::: Data provided

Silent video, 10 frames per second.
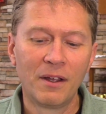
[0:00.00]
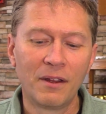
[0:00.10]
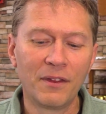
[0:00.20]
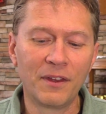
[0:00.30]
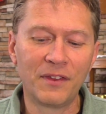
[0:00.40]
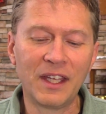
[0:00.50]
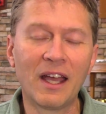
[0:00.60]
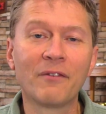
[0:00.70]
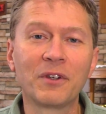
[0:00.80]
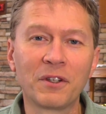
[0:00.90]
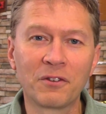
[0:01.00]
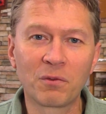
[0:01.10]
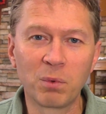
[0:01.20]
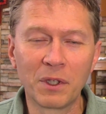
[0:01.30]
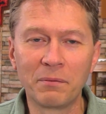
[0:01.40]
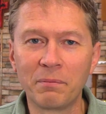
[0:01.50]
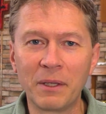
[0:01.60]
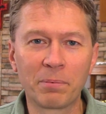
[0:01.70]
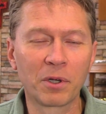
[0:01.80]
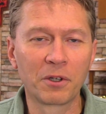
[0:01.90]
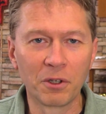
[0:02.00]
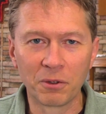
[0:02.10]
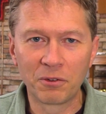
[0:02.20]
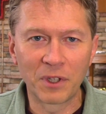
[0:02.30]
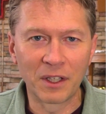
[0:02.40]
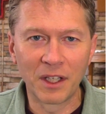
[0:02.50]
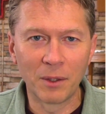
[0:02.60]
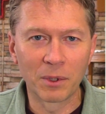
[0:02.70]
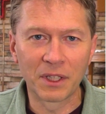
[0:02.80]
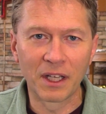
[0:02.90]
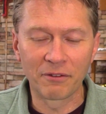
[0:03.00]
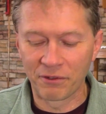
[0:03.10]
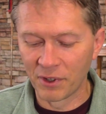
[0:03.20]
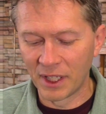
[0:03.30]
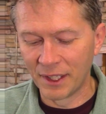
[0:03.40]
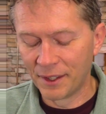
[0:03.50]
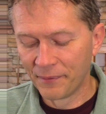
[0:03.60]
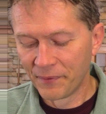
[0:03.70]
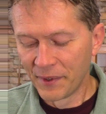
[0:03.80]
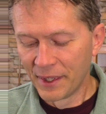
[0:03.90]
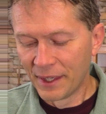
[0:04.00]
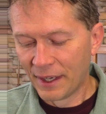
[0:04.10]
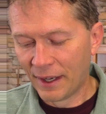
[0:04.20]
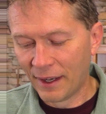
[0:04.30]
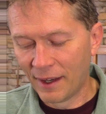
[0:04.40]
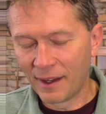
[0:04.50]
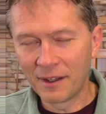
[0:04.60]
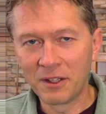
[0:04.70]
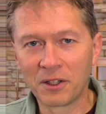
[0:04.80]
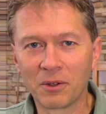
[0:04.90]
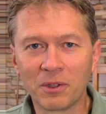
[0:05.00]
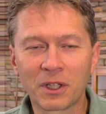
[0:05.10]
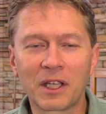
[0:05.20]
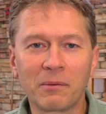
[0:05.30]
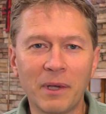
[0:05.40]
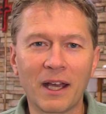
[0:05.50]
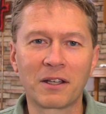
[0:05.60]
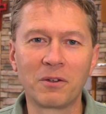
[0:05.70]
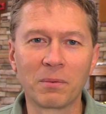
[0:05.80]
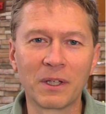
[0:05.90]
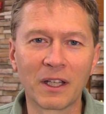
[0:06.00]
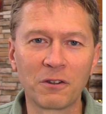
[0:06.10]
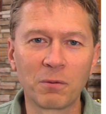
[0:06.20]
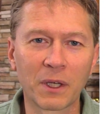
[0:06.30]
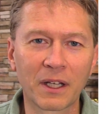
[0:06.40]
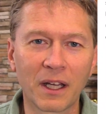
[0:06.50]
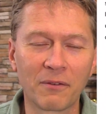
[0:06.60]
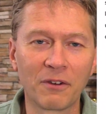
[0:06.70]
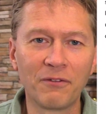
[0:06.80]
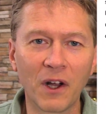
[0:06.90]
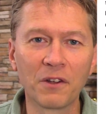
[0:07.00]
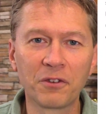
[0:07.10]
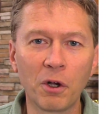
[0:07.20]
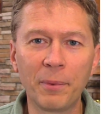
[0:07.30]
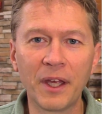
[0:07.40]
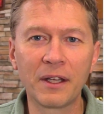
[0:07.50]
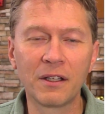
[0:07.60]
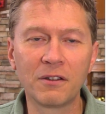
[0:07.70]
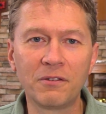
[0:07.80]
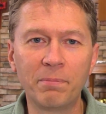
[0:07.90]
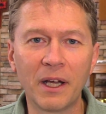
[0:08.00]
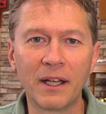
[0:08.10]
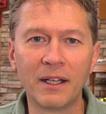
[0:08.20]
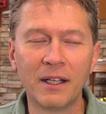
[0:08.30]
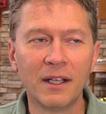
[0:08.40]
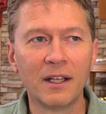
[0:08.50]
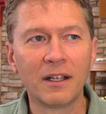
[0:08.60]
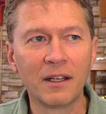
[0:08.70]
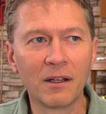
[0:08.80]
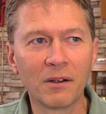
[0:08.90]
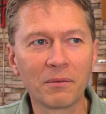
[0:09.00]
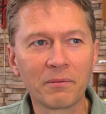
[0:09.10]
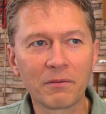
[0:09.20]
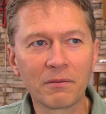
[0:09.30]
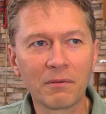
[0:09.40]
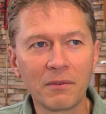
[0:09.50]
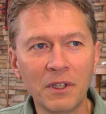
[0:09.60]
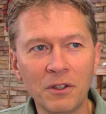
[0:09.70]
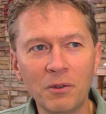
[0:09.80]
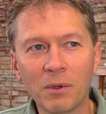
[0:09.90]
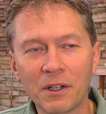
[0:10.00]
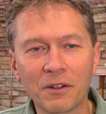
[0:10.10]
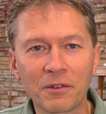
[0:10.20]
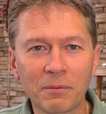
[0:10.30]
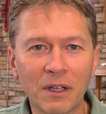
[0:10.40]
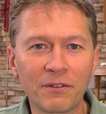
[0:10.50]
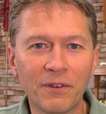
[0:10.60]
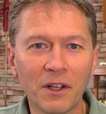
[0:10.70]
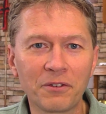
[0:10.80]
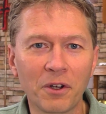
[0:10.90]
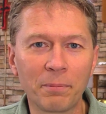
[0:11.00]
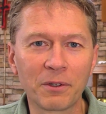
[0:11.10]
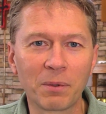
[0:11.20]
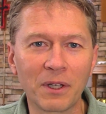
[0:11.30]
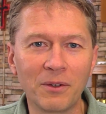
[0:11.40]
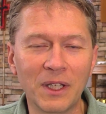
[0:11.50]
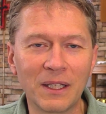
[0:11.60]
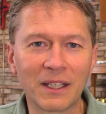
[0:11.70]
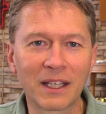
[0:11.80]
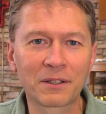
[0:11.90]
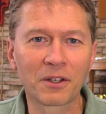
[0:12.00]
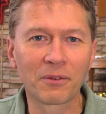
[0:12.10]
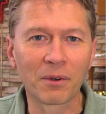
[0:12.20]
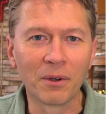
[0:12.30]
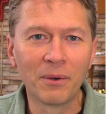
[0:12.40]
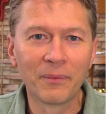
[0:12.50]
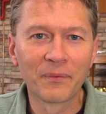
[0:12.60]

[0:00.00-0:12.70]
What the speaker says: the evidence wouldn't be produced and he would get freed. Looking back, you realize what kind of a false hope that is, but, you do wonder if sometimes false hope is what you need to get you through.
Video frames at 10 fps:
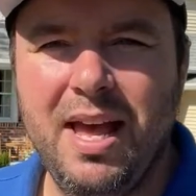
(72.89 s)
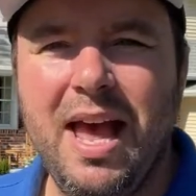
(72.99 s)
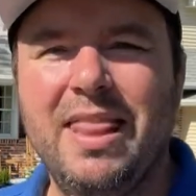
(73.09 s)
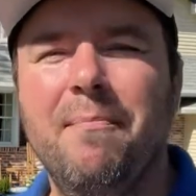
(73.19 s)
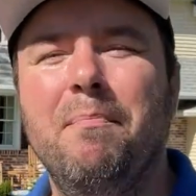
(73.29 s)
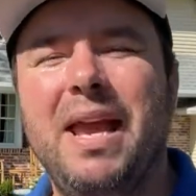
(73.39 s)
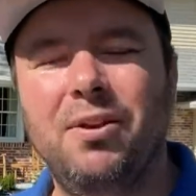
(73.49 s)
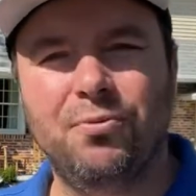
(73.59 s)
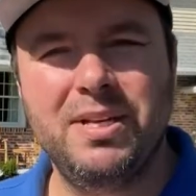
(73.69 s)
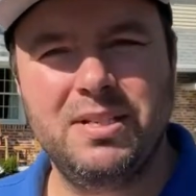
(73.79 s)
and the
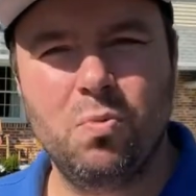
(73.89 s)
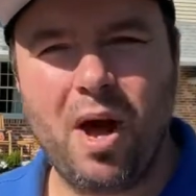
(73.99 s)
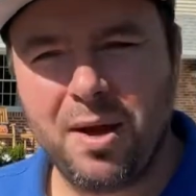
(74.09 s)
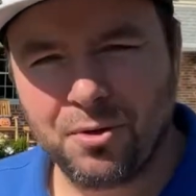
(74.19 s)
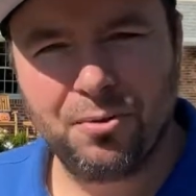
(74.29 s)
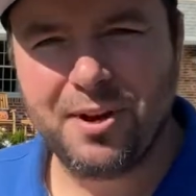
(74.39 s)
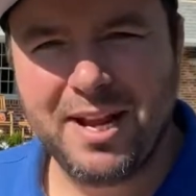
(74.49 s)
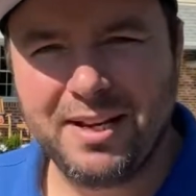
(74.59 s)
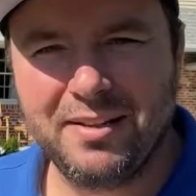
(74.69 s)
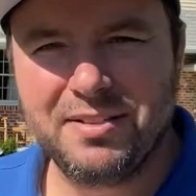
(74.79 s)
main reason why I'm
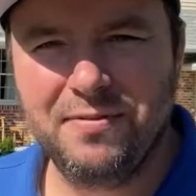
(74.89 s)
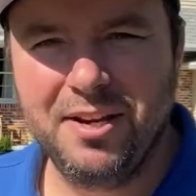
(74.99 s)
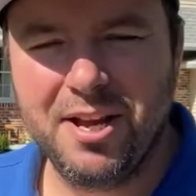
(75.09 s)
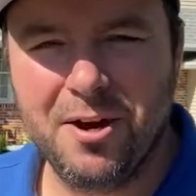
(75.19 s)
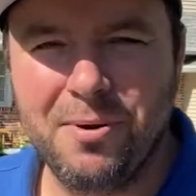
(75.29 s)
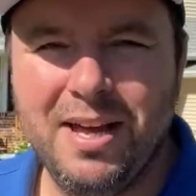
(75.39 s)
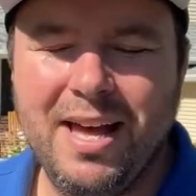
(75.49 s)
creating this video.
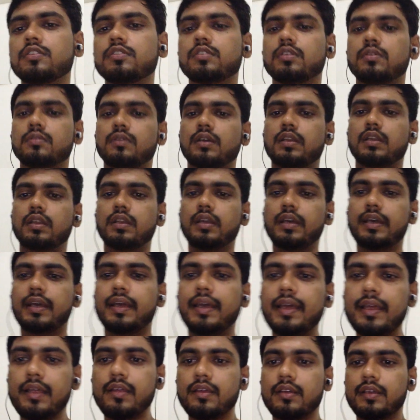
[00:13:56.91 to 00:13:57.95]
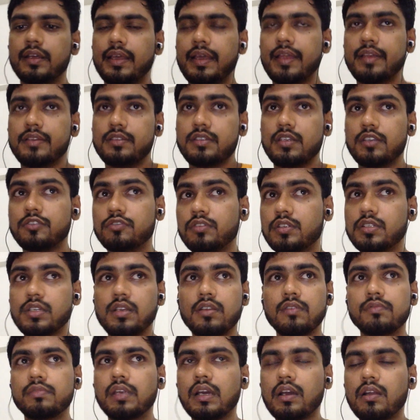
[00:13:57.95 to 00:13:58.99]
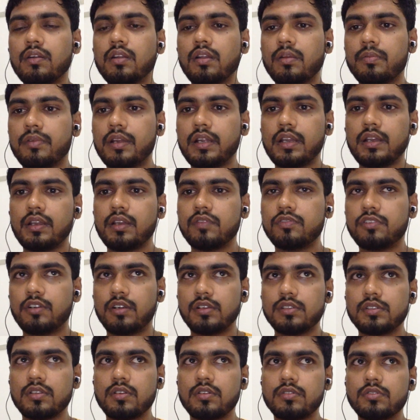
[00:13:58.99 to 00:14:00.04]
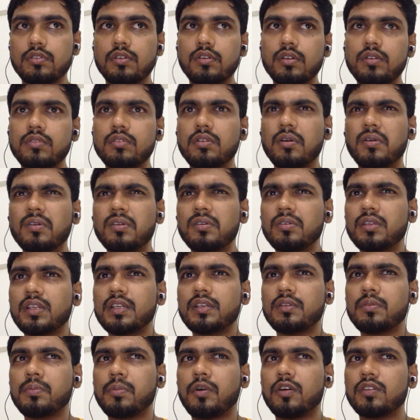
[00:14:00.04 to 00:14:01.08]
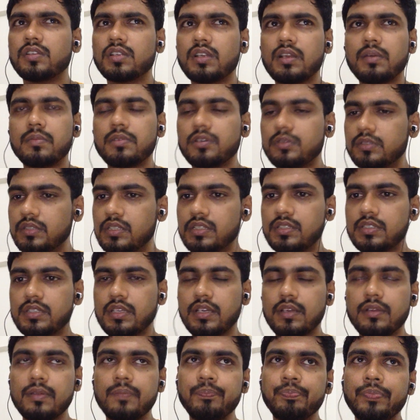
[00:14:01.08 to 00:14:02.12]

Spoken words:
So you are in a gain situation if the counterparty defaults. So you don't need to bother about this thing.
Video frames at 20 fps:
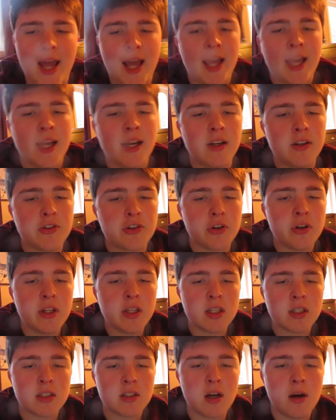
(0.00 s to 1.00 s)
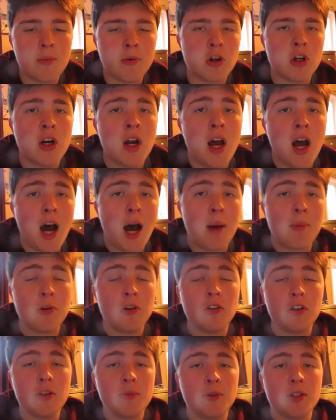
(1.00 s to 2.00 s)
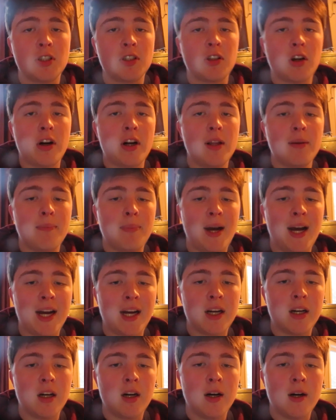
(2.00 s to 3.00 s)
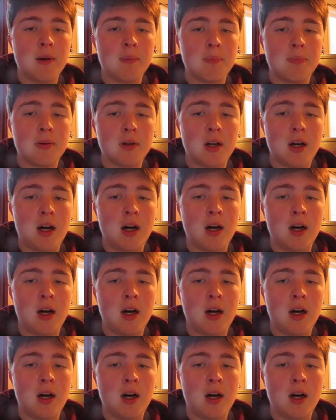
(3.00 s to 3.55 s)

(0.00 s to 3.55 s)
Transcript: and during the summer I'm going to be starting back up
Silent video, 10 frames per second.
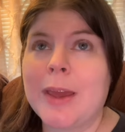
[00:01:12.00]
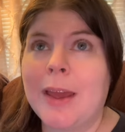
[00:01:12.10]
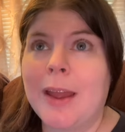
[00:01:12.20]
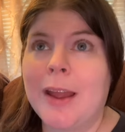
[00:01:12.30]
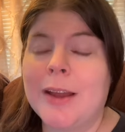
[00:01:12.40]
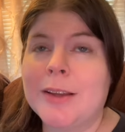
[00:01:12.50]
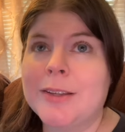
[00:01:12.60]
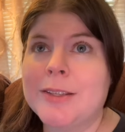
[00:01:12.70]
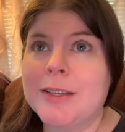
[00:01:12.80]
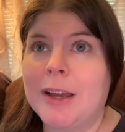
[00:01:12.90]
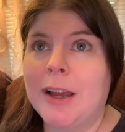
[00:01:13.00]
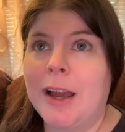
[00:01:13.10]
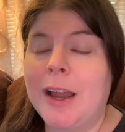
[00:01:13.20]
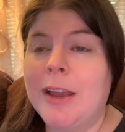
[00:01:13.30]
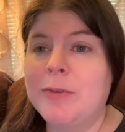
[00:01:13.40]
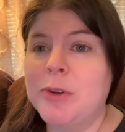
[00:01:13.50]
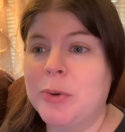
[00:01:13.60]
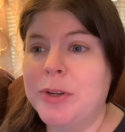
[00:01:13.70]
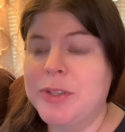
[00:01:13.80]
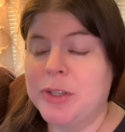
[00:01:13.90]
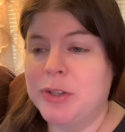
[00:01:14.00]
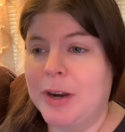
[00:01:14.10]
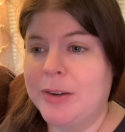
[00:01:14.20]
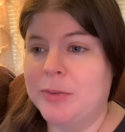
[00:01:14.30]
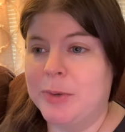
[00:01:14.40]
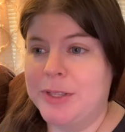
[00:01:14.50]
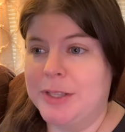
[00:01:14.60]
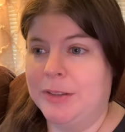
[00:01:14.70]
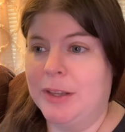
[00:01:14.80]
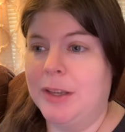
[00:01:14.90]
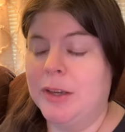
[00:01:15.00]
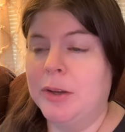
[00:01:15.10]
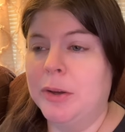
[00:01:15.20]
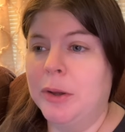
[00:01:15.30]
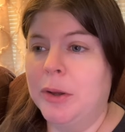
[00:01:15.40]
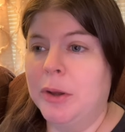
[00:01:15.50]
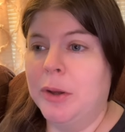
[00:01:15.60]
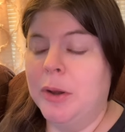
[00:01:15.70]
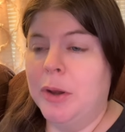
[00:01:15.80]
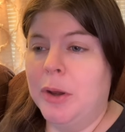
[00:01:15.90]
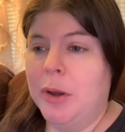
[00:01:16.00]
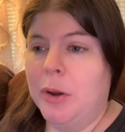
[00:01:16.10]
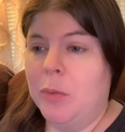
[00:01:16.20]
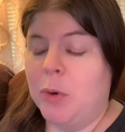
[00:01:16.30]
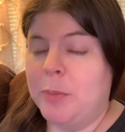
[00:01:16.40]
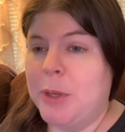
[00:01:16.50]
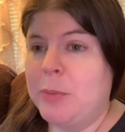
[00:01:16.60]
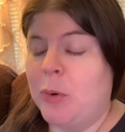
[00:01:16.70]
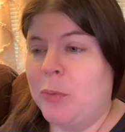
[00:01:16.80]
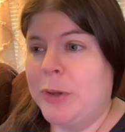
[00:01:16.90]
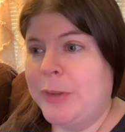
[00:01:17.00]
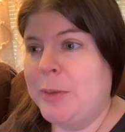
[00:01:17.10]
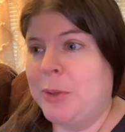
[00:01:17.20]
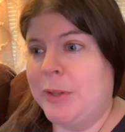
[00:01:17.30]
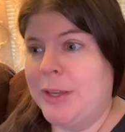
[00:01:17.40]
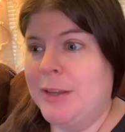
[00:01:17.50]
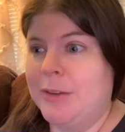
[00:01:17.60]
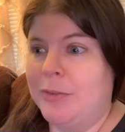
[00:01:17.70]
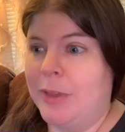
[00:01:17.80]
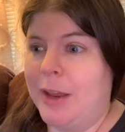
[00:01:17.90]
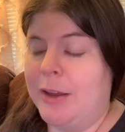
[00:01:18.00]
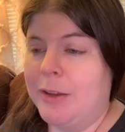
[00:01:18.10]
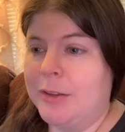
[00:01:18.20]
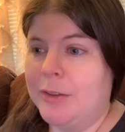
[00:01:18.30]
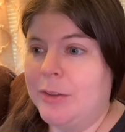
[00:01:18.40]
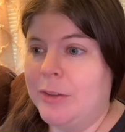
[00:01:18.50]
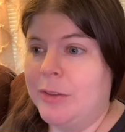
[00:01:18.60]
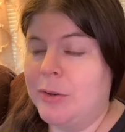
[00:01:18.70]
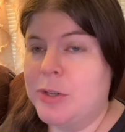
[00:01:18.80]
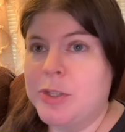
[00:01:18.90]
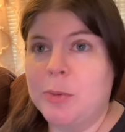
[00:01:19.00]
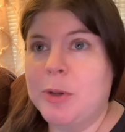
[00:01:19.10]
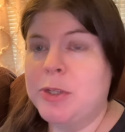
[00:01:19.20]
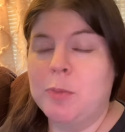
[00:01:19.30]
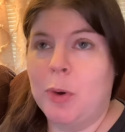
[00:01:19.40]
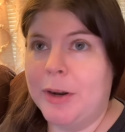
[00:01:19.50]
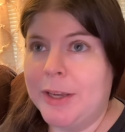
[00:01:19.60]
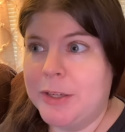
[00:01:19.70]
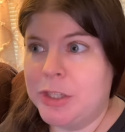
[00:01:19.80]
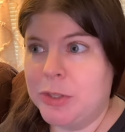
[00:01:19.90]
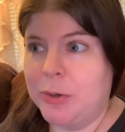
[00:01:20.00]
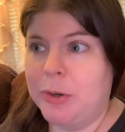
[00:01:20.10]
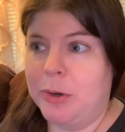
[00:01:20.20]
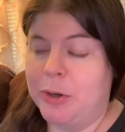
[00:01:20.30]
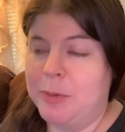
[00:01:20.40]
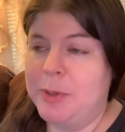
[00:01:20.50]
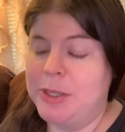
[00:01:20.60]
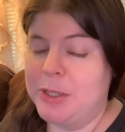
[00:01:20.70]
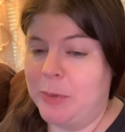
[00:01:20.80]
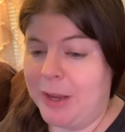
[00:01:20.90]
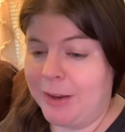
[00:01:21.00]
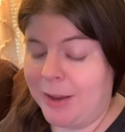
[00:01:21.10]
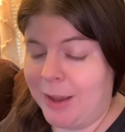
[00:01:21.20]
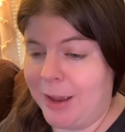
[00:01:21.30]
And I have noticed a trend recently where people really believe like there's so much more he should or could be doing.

::::::

● Exercise instructions:
Search the listing for the word "frames" and return each line that holds it.

● Exercise result:
Silent video, 10 frames per second.
Video frames at 10 fps:
Video frames at 20 fps:
Silent video, 10 frames per second.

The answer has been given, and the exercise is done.